Lord Rothermere with Kevin Beatty, group md of Associated Newspapers, and John Bird, md of Harmsworth Quays Printing.
The Daily Mail this week started printing on new presses, making it the first UK national to install the next generation of printing hardware.
It marks the end of a £135 million five-year scheme in which the Daily Mail & General Trust has renewed its presses at Harmsworth Quays, East London, and in Stoke, Derby and Bristol.
The company claims that the Mail titles will now have more colour pages than any of their rivals. The move will provide a cash boost because advertisers pay a premium for advertising in colour rather than black and white.
Lord Rothermere said: “We can give readers and advertisers more colour, more pages and better printed newspapers than anyone else in the UK.”
The new presses can produce 128page Daily Mails with 64 pages of colour and 168-page Mail on Sunday s with 128 colour pages.
The DMGT deal is the latest in a series of a major re-pressing announcements from national newspapers – but the Mail titles are the first to get their presses rolling.
Printing presses have a lifespan of about 20 years and most of Fleet Street’s are understood to be nearing their sell-by date.
The Guardian and Observer have already started work on a £50 million project to replace their presses with equipment to print the titles in a new mid-size format in 2006.
Last week Trinity Mirror revealed a £45million deal at its Oldham printworks which is part of a re-pressing programme for its national titles.

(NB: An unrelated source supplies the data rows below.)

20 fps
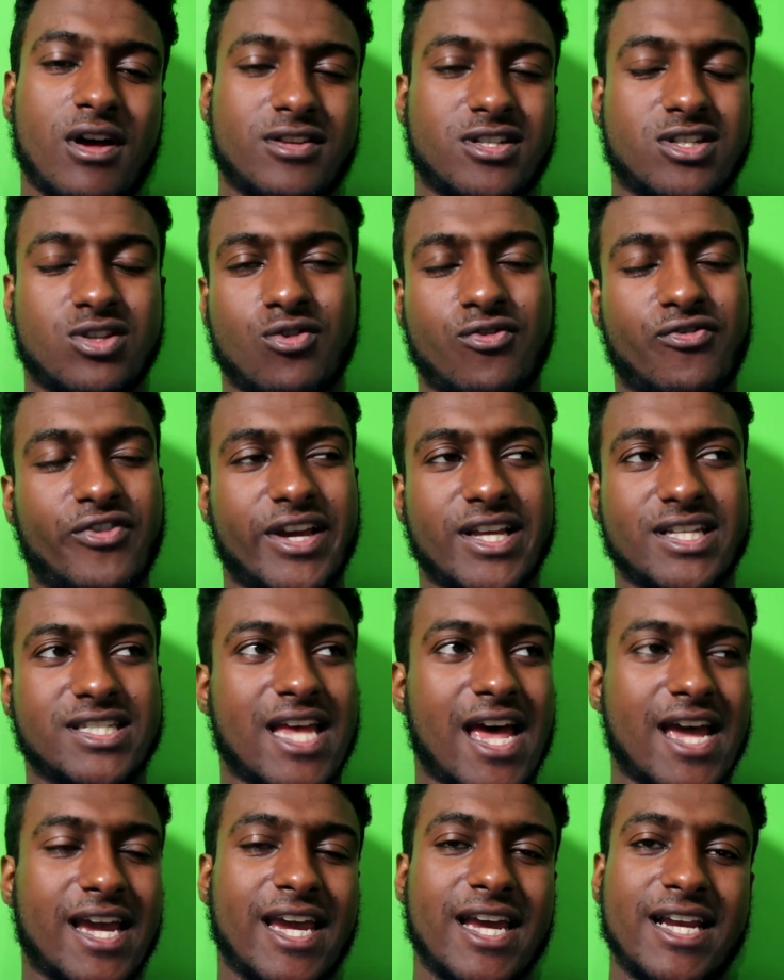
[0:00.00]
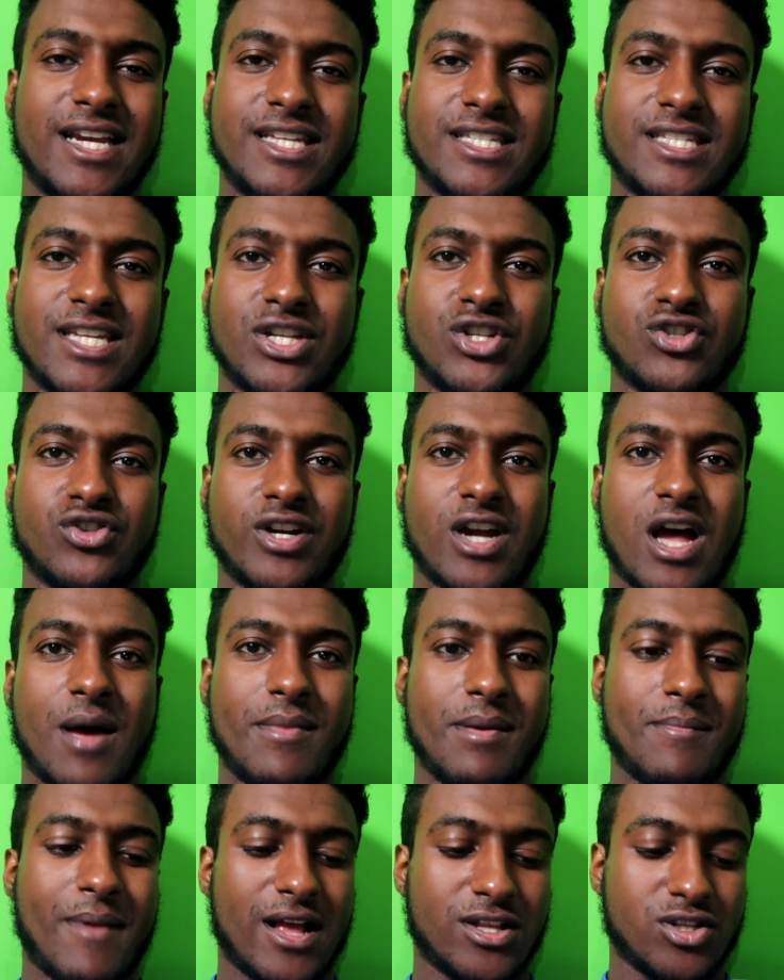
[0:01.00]
I still think it's that Achilles injury
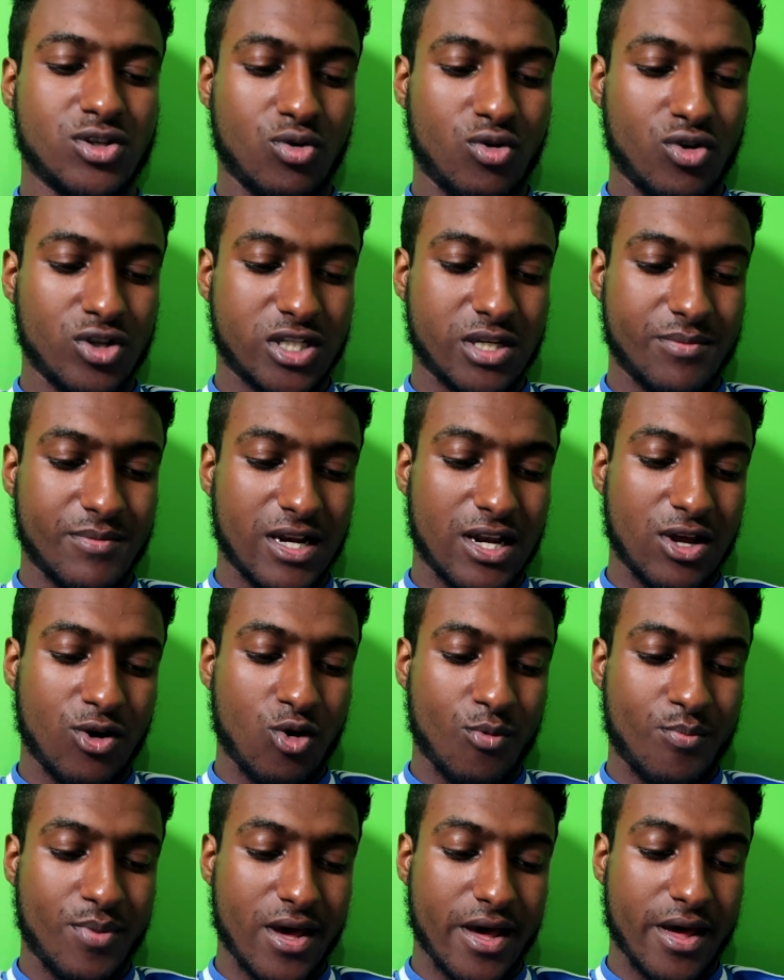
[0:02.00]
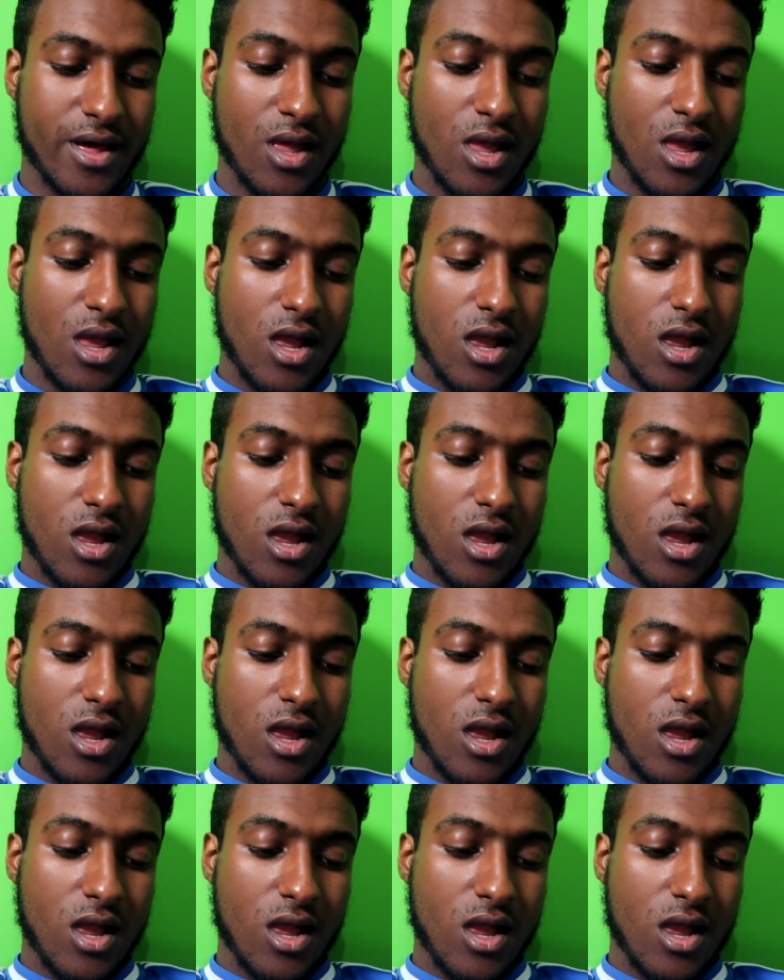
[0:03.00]
coming back to haunt him a little bit.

In October, News International unveiled a five-year plan to build new printworks outside London for all its national titles: The Sun, News of the World, The Times and Sunday Times .
The move will enable the company to print 120-page tabloids in full colour.
The Daily Mail’s middle-market rival the Express is currently printed on aging presses at West Ferry in East London and has not revealed any plans to renew them.
Daily Telegraph editor Martin Newland has previously expressed frustration on the printing limitations placed on his titles, which are also produced at West Ferry, but the Telegraph has yet to reveal any repressing plans.